Akhirnya kau datang untukku. Tunggu dulu…, kau tidak sendirian, ada perempuan
duduk berdekatan denganmu disana. Seorang perempuan kurus berambut hitam lurus yang
memeluk tubuhmu erat-erat. Ah, itu pasti bukan dirimu. Siapa perempuan itu? Kenapa
kau memeluknya begitu erat? Hei, apakah kau tidak mengenaliku yang sedari tadi
duduk sendiri menunggumu dari seberang tempatmu duduk?

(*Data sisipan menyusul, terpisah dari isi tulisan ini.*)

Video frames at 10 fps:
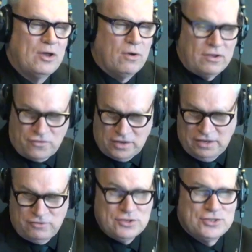quite
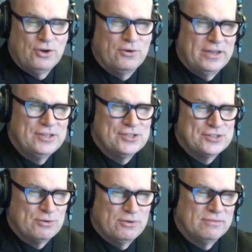funny if you saw it and
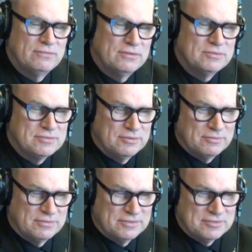just thought, it's
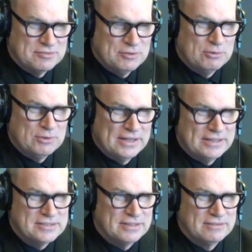not all that,
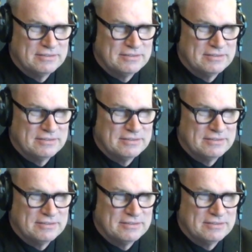is it?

Kau mengusap punggung perempuan itu, membelai
helai demi helai rambut hitamnya seperti dulu kau memelukku. Aku beranjak
mendekatimu dengan tubuh bergetar, menghampiri kalian. Bulu kudukku berdiri,
stasiun ini terasa sangat menakutkan malam ini. Entah kenapa hening yang terasa
seperti membawaku pada suasana yang begitu mencekam. Aku sudah di dekatmu, berdiri
beberapa langkah dari tempatmu duduk. Aku belum punya keberanian untuk menyela
pembicaraan mereka.
“Aku merindukanmu, Kamang,”
“Aku juga, Bian,”
“Kenapa kau tak segera menemuiku?”
“Aku selalu ada beberapa jarak darimu,
Bian,”
“Kau tak pernah datang lagi padaku. Aku
mencarimu, terus menunggumu,”
“Selama ini aku tak bisa mendekatimu. Itu
tidak mungkin untuk ku lakukan,”
Pelukan
mereka mulai berjarak. Malam kian hitam, tak ada satu pun bunyi-bunyian yang
mengganggu konsentrasiku untuk mendengar pembicaraan mereka. Mata perempuan itu
basah dengan airmata. Kau menatap sambil menggenggam jemarinya. Semilir angin
malam mulai membuatku menggigil.
“Kau tak perlu mencariku, apalagi menunggu
berlama-lama di stasiun kereta ini Bian. Aku tak perlu kau undang untuk bisa
datang di hadapanmu,”
“Tapi…,”
Helai-helai
rambutku mulai berlarian bersama angin malam. Aku tak lagi ingin membelakangi
mereka. Nama perempuan itu persis sama dengan namaku. Aku ingin lebih
memperhatikan sosoknya.
“Aku tak akan pernah ada untuk senyum dan
kebahagianmu, Bian. Lupakah kau bahwa selama ini kita hanya bisa bertemu ketika
airmatamu menetes dalam hati yang sakit?”
Perempuan
itu aku! Kau bicara denganku ; memanggil namaku, memelukku, meremas jemariku,
membelai helai-helai rambutku.
“Aku adalah airmatamu, Bian. Butir-butir
bening yang menetes dari kedua mata indahmu. Kamang yang selalu ada ketika
hatimu rebah sewaktu kekalahan-kekalahan itu membuatmu tak mampu berdiri,”
Tubuhku
tersungkur di lantai bermotif bunga-bunga di stasiun kereta yang hening dan
dingin. Airmataku menetes satu-satu. Kau memelukku erat, sangat erat. Aku tak
lagi ingin menghentikan airmataku. Aku hanya ingin menangis, selamanya
menangis. Dalam tawa yang kuciptakan sejak berlalu darimu dan sampai di kota
ini, aku tetap Bian yang selalu sendiri, Bian yang kesepian. Bian yang menipu
diri dengan tawa. Bian yang sekian lama kehilanganmu, kehilangan airmatanya.